Le nom de cet accessoire vient de la duchesse Louise de La Vallière, une favorite de Louis XIV qui aimait nouer autour de son cou un foulard bouffant aux couleurs de sa famille. Au XIXe siècle, les peintres de l'époque peignirent cet élément vestimentaire et le terme "lavallière" lui fut dès lors associé. Cette cravate souple et volumineuse est ensuite devenue un accessoire de mode d’abord prisé par les femmes, puis par les artistes, les étudiants et les poètes comme Mallarmé ou Baudelaire.
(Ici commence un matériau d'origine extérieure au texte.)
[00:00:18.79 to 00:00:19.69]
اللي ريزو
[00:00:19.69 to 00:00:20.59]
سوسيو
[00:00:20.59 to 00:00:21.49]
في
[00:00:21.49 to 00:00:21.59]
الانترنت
Au cours du 20e siècle, la lavallière, portée plus spontanément par les notables et les peintres, voit son usage se limiter peu à peu aux cérémonies.
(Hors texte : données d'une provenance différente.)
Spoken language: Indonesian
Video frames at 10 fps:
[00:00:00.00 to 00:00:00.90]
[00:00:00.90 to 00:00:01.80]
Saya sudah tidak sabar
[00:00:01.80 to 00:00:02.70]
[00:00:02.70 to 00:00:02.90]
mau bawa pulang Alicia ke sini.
C’est d'ailleurs toujours le cas aujourd’hui, la lavallière séduisant de nombreux mariés et accompagnant aussi bien jaquettes que redingotes. Elle se noue alors comme une cravate traditionnelle, à la différence près qu’elle est plus volumineuse et que son nœud est flottant (c'est-à-dire qu’il ne serre pas le cou).
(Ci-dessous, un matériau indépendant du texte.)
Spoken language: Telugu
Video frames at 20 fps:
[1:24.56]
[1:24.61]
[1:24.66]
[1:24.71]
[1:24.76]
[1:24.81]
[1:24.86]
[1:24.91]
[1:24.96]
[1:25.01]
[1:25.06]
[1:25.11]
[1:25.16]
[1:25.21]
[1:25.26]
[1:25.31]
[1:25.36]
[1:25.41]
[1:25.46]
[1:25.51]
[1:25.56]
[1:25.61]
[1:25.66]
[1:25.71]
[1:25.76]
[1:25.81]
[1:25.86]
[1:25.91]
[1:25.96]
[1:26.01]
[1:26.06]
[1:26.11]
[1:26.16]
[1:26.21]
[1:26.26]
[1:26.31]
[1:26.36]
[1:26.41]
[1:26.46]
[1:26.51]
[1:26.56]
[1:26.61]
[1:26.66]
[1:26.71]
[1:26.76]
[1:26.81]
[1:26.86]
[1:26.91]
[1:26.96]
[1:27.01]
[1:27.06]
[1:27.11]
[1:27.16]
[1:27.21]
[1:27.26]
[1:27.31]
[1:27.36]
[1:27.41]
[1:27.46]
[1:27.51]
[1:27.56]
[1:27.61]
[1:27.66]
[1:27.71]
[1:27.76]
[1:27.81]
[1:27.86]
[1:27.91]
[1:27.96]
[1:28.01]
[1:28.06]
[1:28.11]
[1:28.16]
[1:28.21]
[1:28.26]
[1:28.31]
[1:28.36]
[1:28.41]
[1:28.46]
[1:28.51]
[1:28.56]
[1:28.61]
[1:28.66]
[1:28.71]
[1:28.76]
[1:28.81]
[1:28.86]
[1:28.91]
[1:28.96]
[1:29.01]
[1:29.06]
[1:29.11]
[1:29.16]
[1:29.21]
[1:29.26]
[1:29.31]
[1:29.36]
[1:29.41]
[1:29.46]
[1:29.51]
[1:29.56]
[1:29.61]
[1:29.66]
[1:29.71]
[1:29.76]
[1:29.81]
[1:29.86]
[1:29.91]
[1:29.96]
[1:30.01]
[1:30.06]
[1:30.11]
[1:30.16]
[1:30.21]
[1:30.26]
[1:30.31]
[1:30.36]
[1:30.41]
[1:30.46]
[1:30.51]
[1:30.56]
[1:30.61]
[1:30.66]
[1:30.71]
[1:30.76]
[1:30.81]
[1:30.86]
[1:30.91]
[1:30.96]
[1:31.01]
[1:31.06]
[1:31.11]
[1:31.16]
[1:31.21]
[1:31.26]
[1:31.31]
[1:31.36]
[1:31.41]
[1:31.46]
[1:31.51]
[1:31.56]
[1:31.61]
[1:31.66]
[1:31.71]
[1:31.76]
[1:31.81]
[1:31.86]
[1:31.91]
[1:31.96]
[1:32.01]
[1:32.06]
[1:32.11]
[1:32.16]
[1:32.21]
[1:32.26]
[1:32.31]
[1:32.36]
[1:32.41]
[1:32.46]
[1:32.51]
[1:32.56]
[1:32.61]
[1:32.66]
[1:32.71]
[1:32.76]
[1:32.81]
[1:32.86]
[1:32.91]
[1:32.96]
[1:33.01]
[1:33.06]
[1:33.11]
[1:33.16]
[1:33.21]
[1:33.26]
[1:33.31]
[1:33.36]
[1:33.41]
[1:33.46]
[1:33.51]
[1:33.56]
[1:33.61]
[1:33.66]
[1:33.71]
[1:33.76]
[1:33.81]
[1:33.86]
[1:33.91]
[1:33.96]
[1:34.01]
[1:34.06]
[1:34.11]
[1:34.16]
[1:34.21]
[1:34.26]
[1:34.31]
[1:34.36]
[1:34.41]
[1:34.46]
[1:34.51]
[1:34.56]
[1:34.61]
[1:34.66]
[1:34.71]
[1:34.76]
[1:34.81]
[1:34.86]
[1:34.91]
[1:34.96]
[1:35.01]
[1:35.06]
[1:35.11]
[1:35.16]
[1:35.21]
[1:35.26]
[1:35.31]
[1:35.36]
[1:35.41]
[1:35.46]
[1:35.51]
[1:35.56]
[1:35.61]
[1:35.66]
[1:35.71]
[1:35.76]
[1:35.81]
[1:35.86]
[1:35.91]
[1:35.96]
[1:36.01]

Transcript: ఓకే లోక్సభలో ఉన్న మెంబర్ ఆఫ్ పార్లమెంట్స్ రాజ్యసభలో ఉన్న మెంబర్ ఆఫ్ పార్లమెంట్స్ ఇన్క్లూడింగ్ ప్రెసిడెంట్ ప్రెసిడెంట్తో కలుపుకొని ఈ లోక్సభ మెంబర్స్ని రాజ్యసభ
Sur les podiums, certains créateurs comme Franck Sorbier ou John Galliano ont su tirer parti de cet accessoire un peu désuet. Ce dernier fait ainsi défiler ses mannequins aux allures de gentlemen anglais avec des lavallières aux proportions gigantesques. Mais la lavallière se retrouve aussi en forme de col sur de nombreux modèles de robes du soir, de tailleurs ou de chemisiers, dans les collections Chanel, Tommy Hilfiger, Georgio Armani, Vanessa Bruno ou encore Anna Sui.
Le prêt-à-porter suit cette tendance en proposant des tee-shirts et des chemisiers à lavallière, mais aussi de magnifiques robes ornées de cet accessoire, tel que la robe housse en soie lavée à lavallière de chez Sandro.